What you should do:
Print out the full material below, exact in every line, with no images included.

--- Input for this task Enclosed Below ---

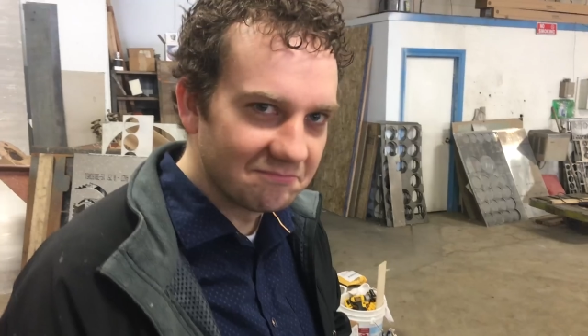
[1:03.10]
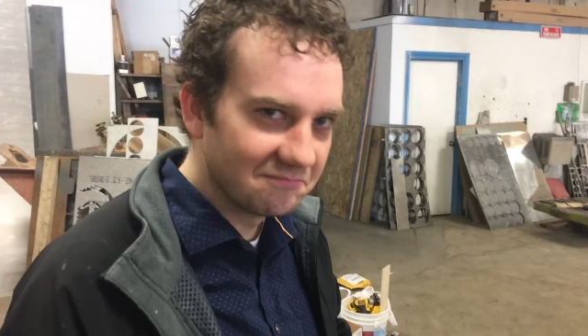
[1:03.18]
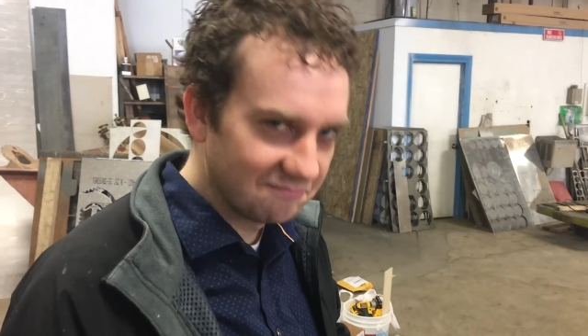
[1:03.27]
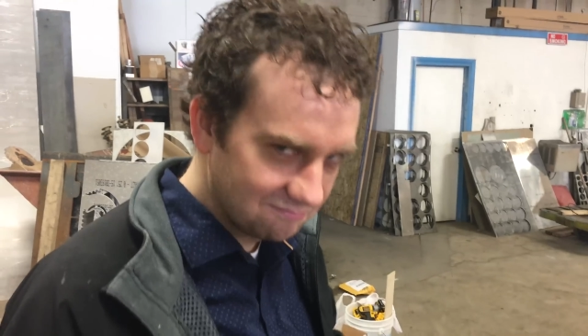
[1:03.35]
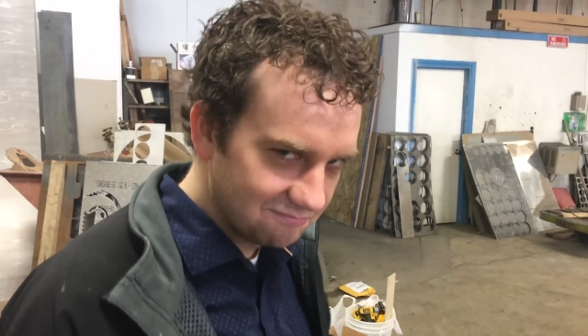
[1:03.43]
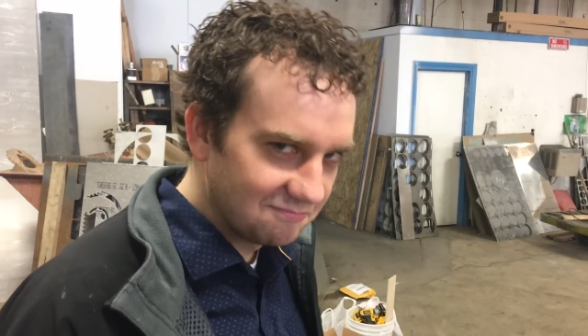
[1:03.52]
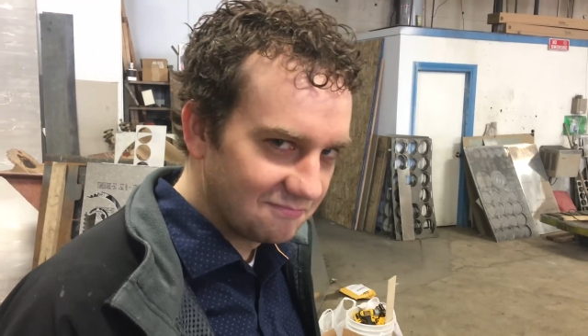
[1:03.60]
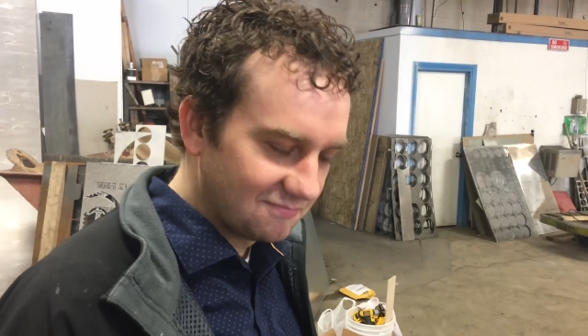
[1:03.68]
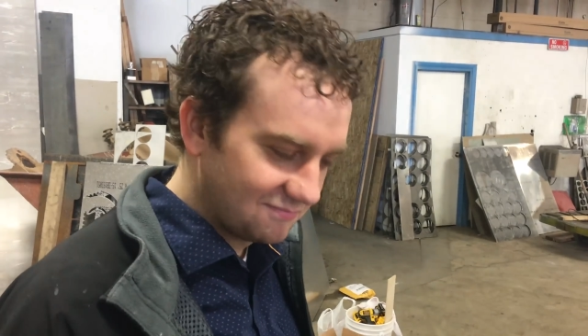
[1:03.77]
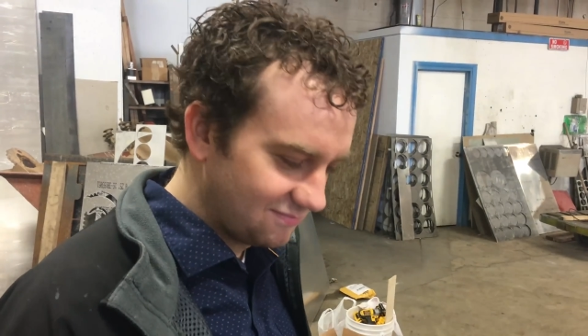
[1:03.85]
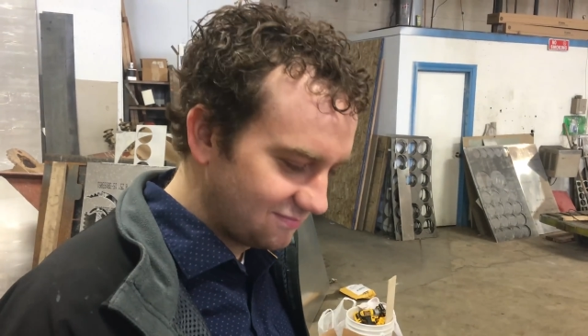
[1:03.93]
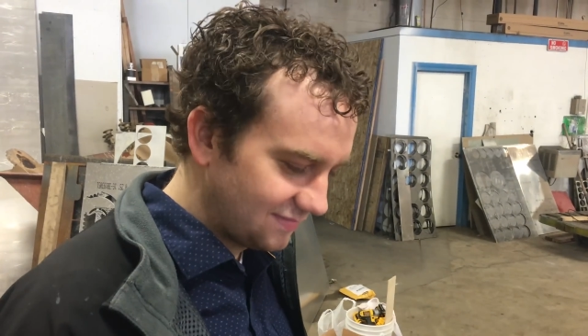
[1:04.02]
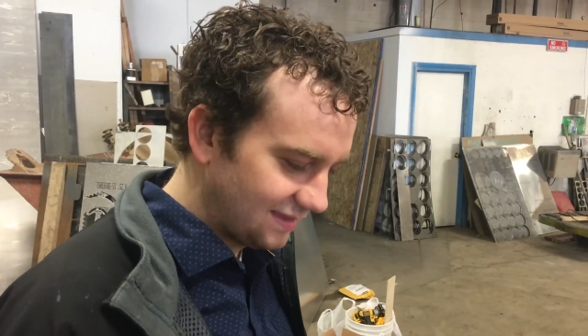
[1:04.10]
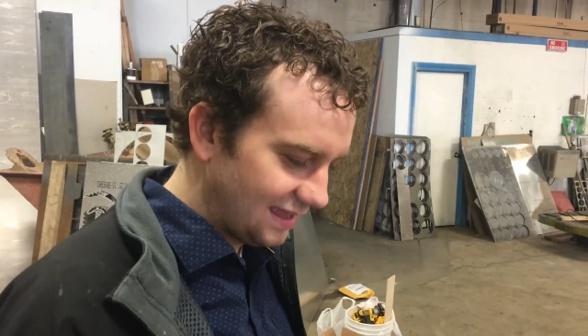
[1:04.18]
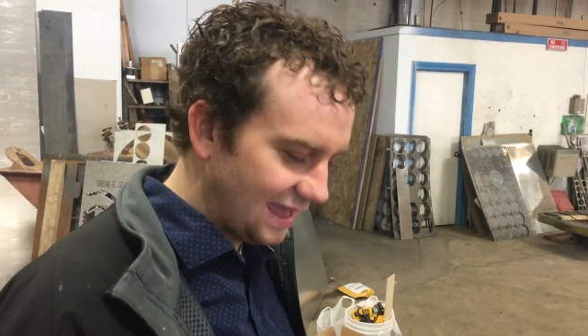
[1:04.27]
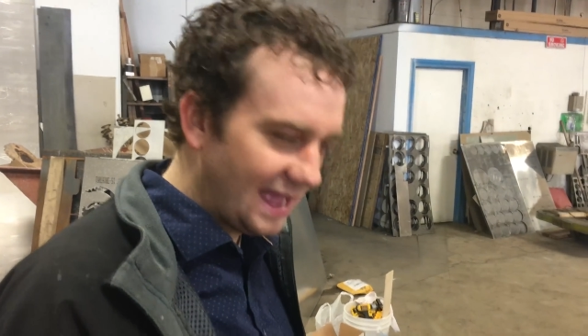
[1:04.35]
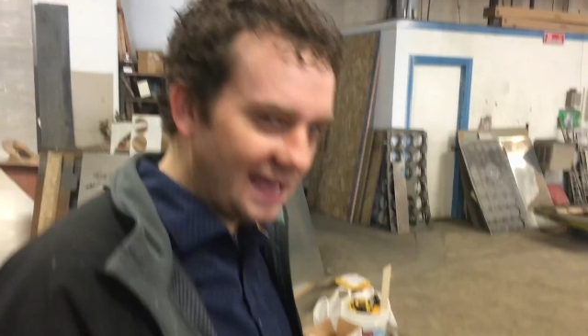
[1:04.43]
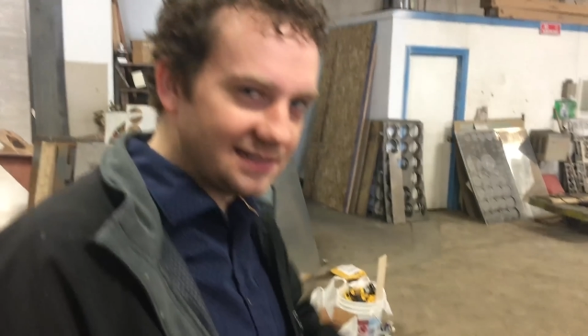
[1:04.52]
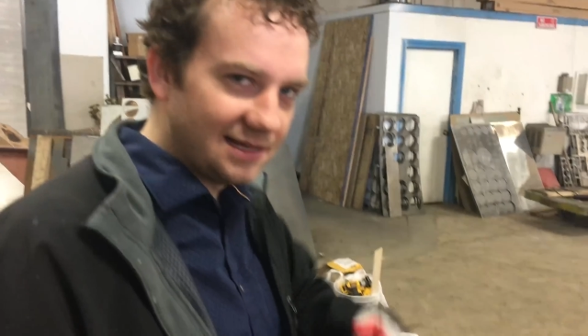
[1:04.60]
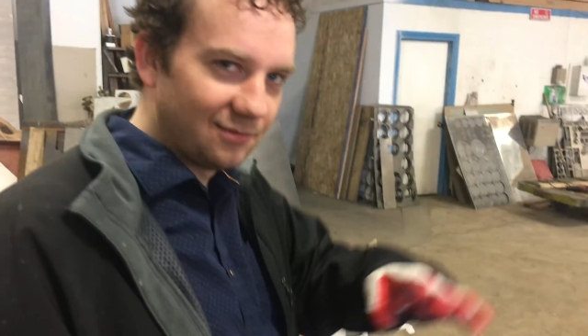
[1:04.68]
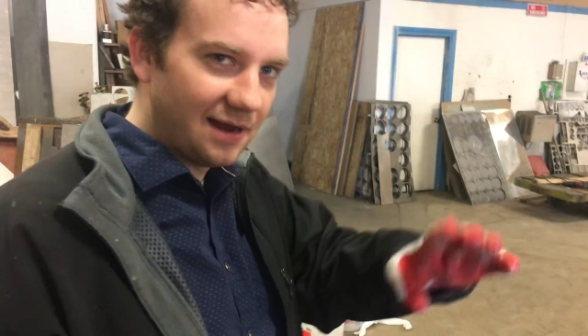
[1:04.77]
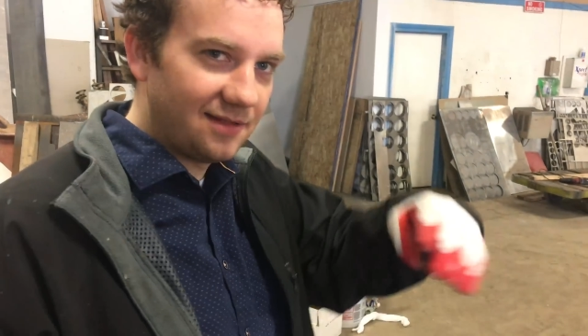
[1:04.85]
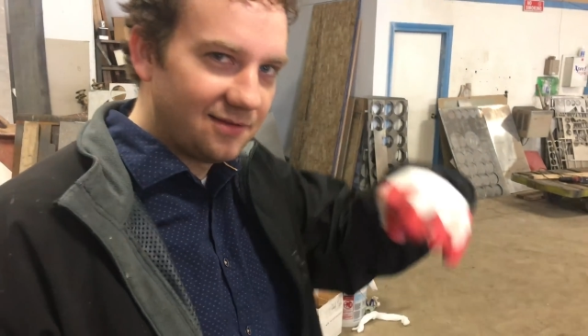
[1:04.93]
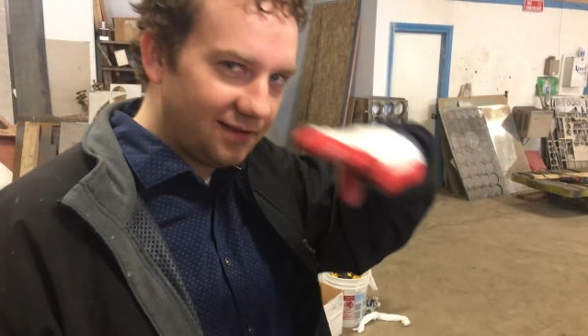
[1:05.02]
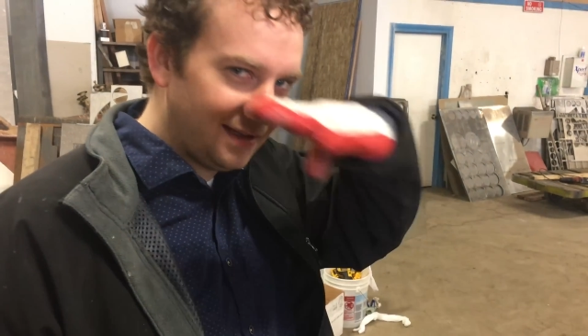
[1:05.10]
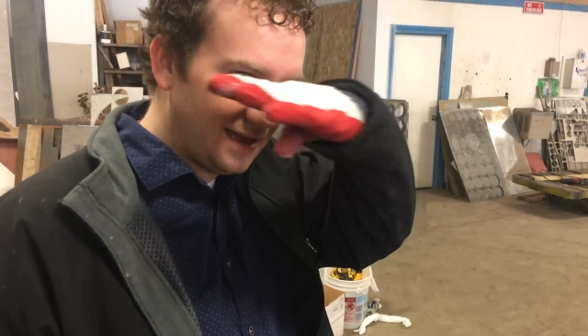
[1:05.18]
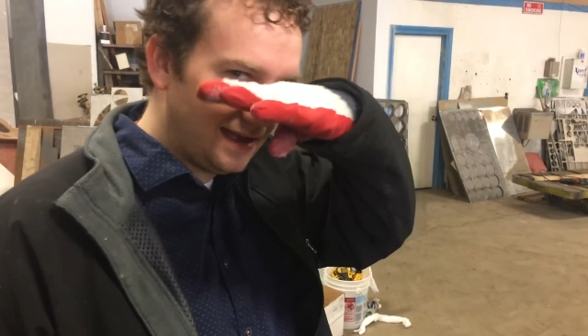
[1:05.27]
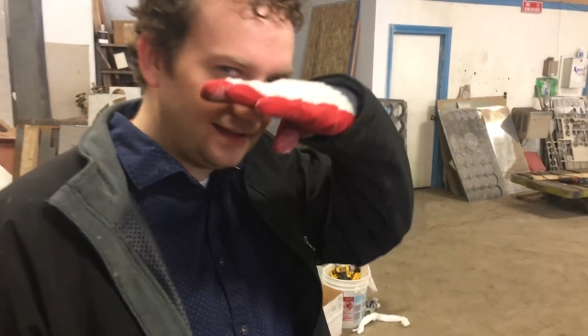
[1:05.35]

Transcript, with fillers: Which way? I say right through the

--- End of Enclosed Input for this task ---

Answer for the task:
[1:03.10]
[1:03.18]
[1:03.27]
[1:03.35]
[1:03.43]
[1:03.52]
[1:03.60]
[1:03.68]
[1:03.77]
[1:03.85]
[1:03.93]
[1:04.02]
[1:04.10]
[1:04.18]
[1:04.27]
[1:04.35]
[1:04.43]
[1:04.52]
[1:04.60]
[1:04.68]
[1:04.77]
[1:04.85]
[1:04.93]
[1:05.02]
[1:05.10]
[1:05.18]
[1:05.27]
[1:05.35]

Transcript, with fillers: Which way? I say right through the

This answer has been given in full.